Армия презирает «их» одежду. Обычная форма армии – джинсы и куртки всех фасонов и типов – преобладают поношенные и заплатанные. Кое-кто носит белые бурнусы – но это честь – её нужно заслужить – она выпадает только самым бесстрашным и первым в бою.
– Лучшие витрины в Нью-Йорке – самые «европейские», утонченные и изнеженные – были, конечно, у Генри Бенделя, – говорит главнокомандующий, обращаясь к Мэрэлин Вогт, – одному из членов революционного Верховного Суда, в прошлом члену троцкистской «Сошиал Воркерс Партии». Полюбив и поняв идеи учителя, Мэрэлин однажды ушла из этого узкого неэнергичного кружка интеллигентов и стала активным участником борьбы учителя.

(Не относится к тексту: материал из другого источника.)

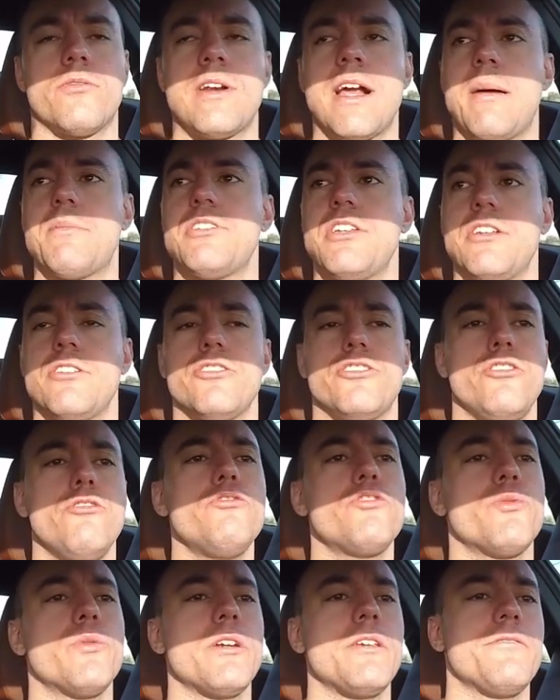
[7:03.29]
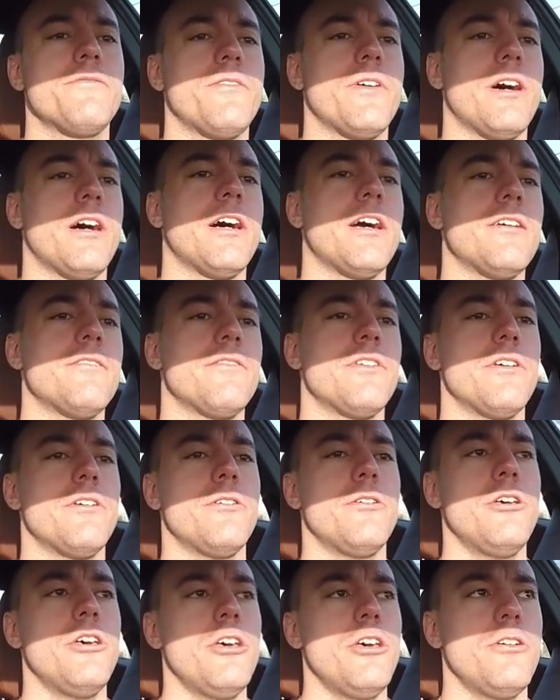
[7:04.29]
wrapped in 225
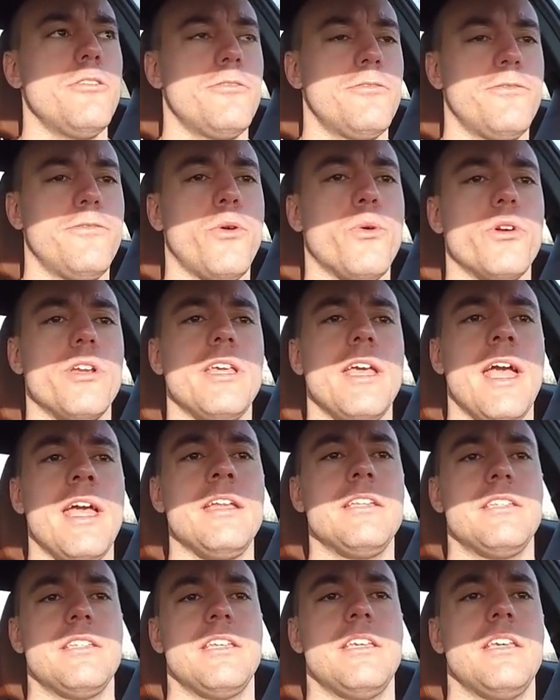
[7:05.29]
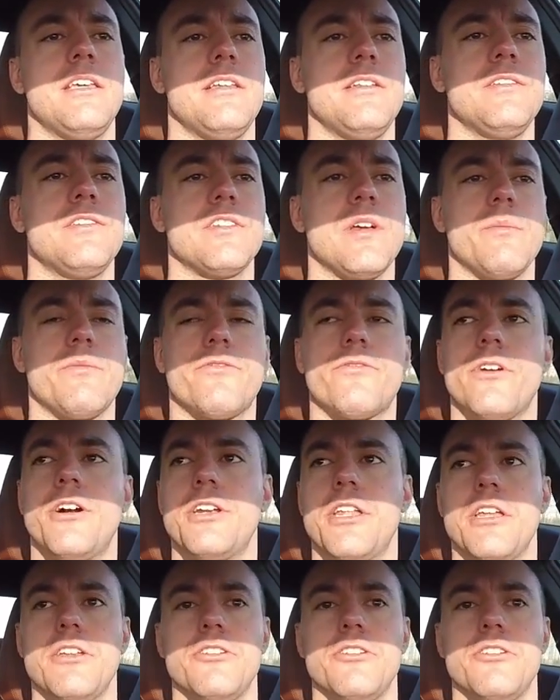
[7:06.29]
40 18s up front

– Да, витрины Генри Бенделя я видел всякий вечер, у меня отваливались ноги от этого города, я возвращался домой, увидав витрины Бенделя, знал, что мой отель близко. Я по-своему любил этого Бенделя и его витрины. Наши ребята сделали с ним то же, что и с остальными. А манекены были у него прелестные – полное выражение буржуазной извращённой сексуальности – утончённые, изломанные, непропорциональные. Создания эпохи упадка, – иронизирует главнокомандующий.
Наш корреспондент подслушал это случайно. Просим извинения у главнокомандующего.

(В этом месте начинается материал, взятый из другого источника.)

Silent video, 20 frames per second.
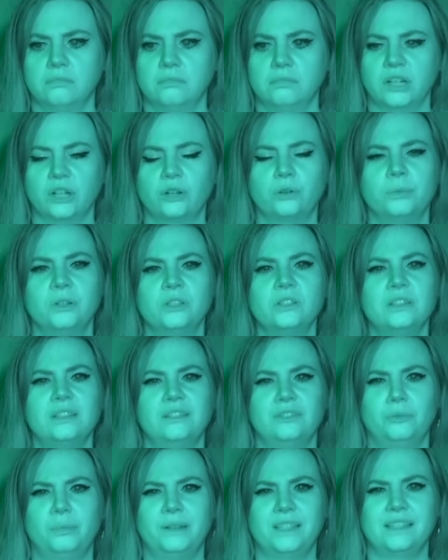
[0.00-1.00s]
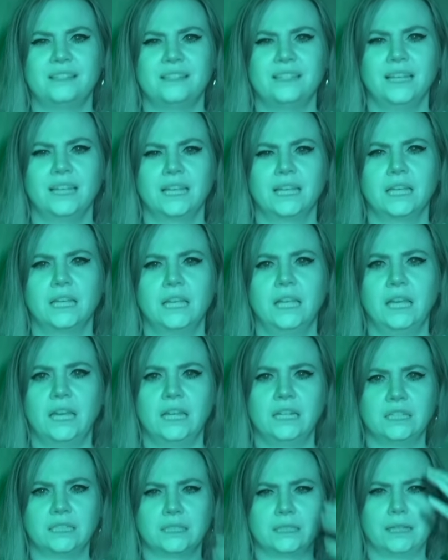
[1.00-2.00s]
Like almost a little bit sick
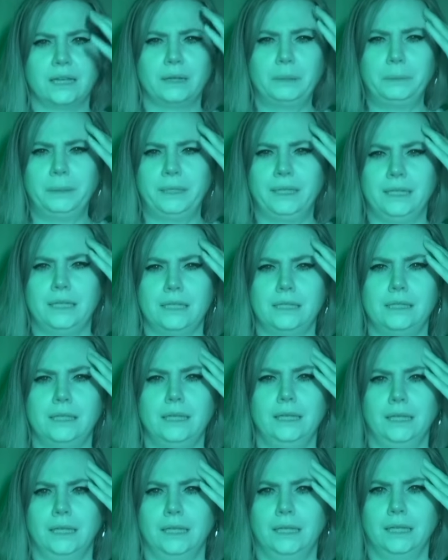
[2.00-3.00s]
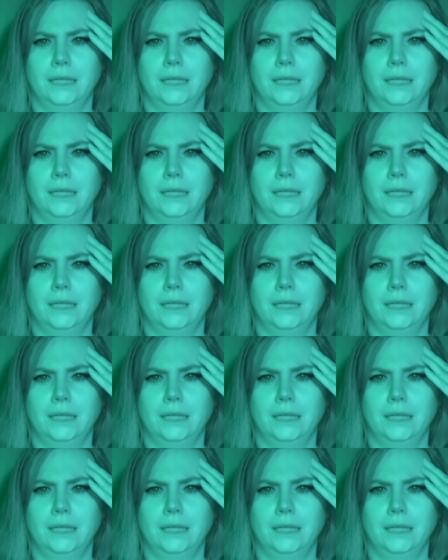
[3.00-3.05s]
and just like really dizzy.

Восставший Вест-Сайд приветствует освободителей:
Как мы уже сообщали, ещё до вступления передовых отрядов революционной армии в Нью-Йорк – три дня назад восстали угнетённые меньшинства Вест-Сайда и Гарлема. Загнанные в эти районы-резервации чёрные и цветные меньшинства издавна являлись очагами недовольства, брожения и революционности.